A new product to identify illegal diesel is to be introduced later this year in a joint move by Revenue here and in the UK to tackle fuel laundering for the purpsose of evading excise duties.
The Revenue Commissioners revealed that, in conjunction with their counterparts in the UK, they had identified a product to mark rebated fuels, to make it harder for fraudsters to tamper with the product.
Rebated fuel is marked with dye and chemical markers so that its use for any other purpose or illegal sale can be identified.
Launderers primarily target green diesel in Ireland or red diesel in the UK, filtering it through chemicals or acids to remove the Government marker.
These chemicals and acids remain in the fuel and damage fuel pumps in diesel cars.
The excise duty on marked gas oil is charged at 10 cent per litre instead of the full rate of 48 cent per litre.
Excise duty on kerosene, used for heating, (which will also have the marker added to it) is 5 cent per litre.
"During a rigorous, joint UK-Ireland evaluation, the chosen marker, which will be produced by Dow Chemical Company, proved significantly more effective than the current markers on the basis of laboratory testing," Revenue said in a statement.
“This testing found that it was highly resistant to known laundering techniques. It will be implemented in both countries following consultation with the oil industry and other affected sectors and will be used alongside the current marker mix.”
Revenue chairman Josephine Feehily said the fuel laundering problem in Ireland involved the laundering of marked fuel sourced on both sides of the Border.
“In this respect it is hugely significant that both Revenue authorities worked together to introduce a single marker which will enhance our ability to tackle this joint problem,” she said.
She said the initiative built on many years of collaboration with colleagues in Her Majesty's Revenue and Customs, particularly in Northern Ireland.
“Fuel laundering has many detrimental consequences, not least its significant impact on the Exchequer,” Ms Feehily said.
“While we have introduced many initiatives in recent years to tackle this problem, including more rigorous supply chain controls as well as robust enforcement actions, the introduction of the new fuel marker is an important element of our strategy in tackling this crime.”
The chairman said the legitimate trade could also contribute to closing down illicit outlets by providing any information they may have on the sale of laundered diesel.
“They should report this through their representative associations to Revenue. Other businesses or members of the public that have any information regarding illicit fuel should contact their local Revenue office in confidence.”
Customs officers are regularly to be seen testing vehicles for laundered diesel on roads around the Border and even in Meath and north Dublin.
Between 2011 and 2013, 119 filling stations were closed by Revenue throughout the State for breaches of licensing conditions.

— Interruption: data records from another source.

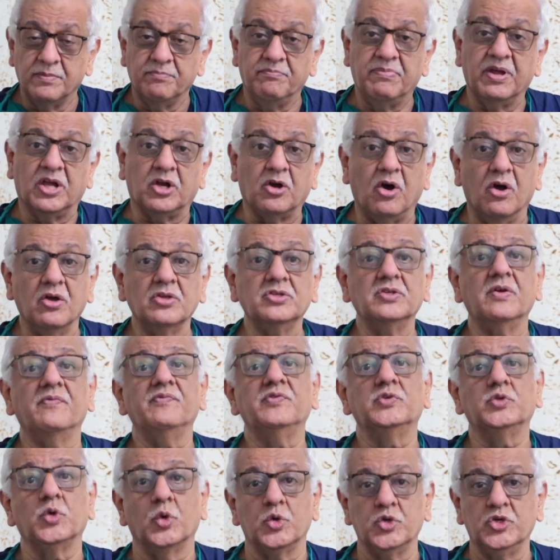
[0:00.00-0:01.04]
because of
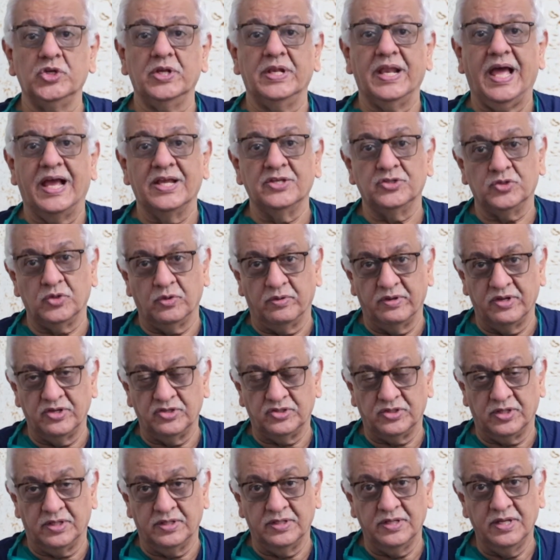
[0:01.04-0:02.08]
social
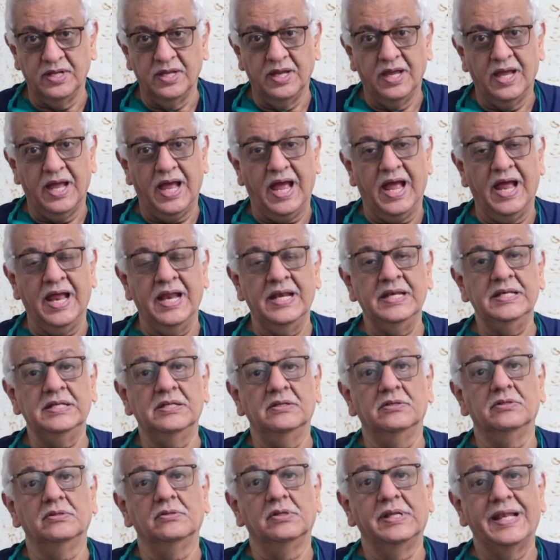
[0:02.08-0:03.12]
isolation
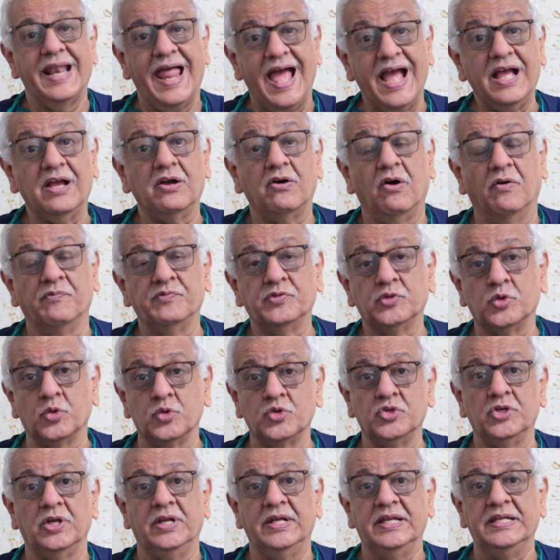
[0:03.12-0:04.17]
and lack of
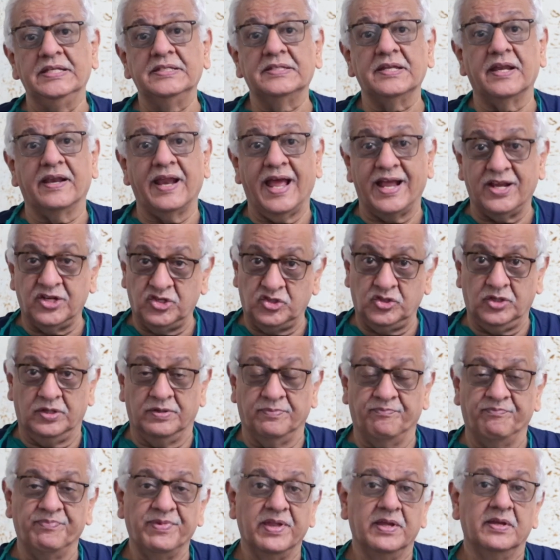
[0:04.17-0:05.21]
social
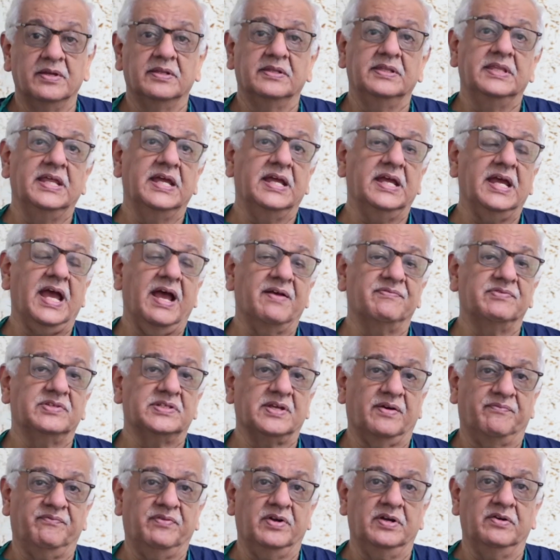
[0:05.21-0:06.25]
interaction, they have
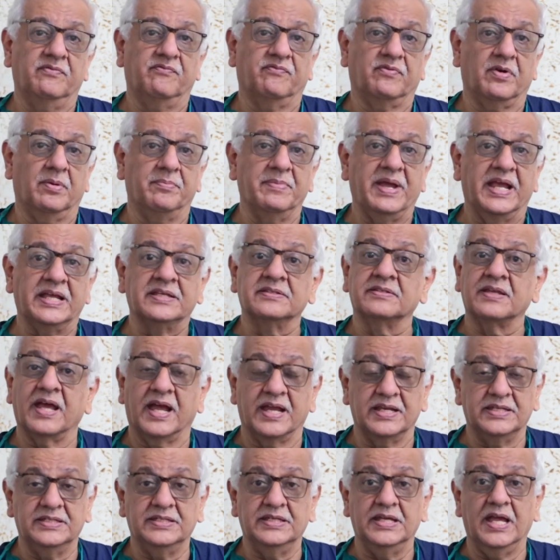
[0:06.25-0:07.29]
suffered from
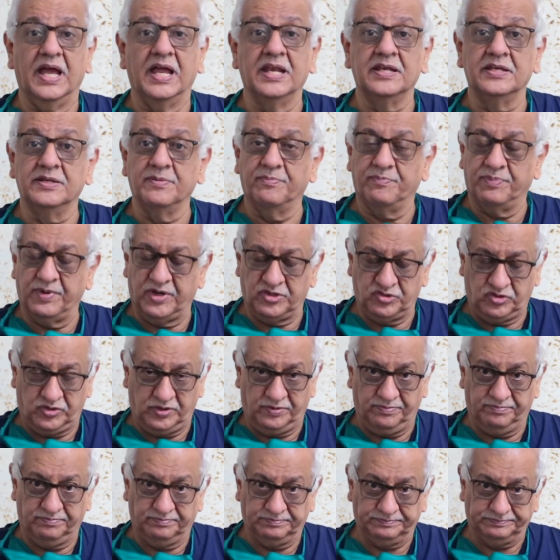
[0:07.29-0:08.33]
anxiety and depression.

Over 2.7 million litres of fuel were seized and 29 oil laundries were closed down.
While the exact figure for money lost to the Exchequer as a result o f fuel laundering was not available, Revenue said it was “a significant” threat to revenue.
A spokeswoman for Revenue said the new product would be introduced later this year following consultation with the oil industry and a period of live testing.
Revenue said that while fuel laundering had been a problem for many years, it remained a “marginal activity” because the sulphur content of marked fuel was higher than that for road fuel and therefore the sulphur content continued to distinguish laundered fuel from genuine road fuel.
But in January 2011, environmental requirements in relation to the sulphur content of fuel changed, which resulted in marked fuel with the same sulphur content as road fuel coming onto the market.
This meant Revenue could no longer rely on sulphur content to identify laundered fuel and fuel laundering became more viable and criminal gangs intensified their laundering and distribution activities dramatically from the first half of 2011.
This was evidenced in an increase in the number of “pop-up” forecourts.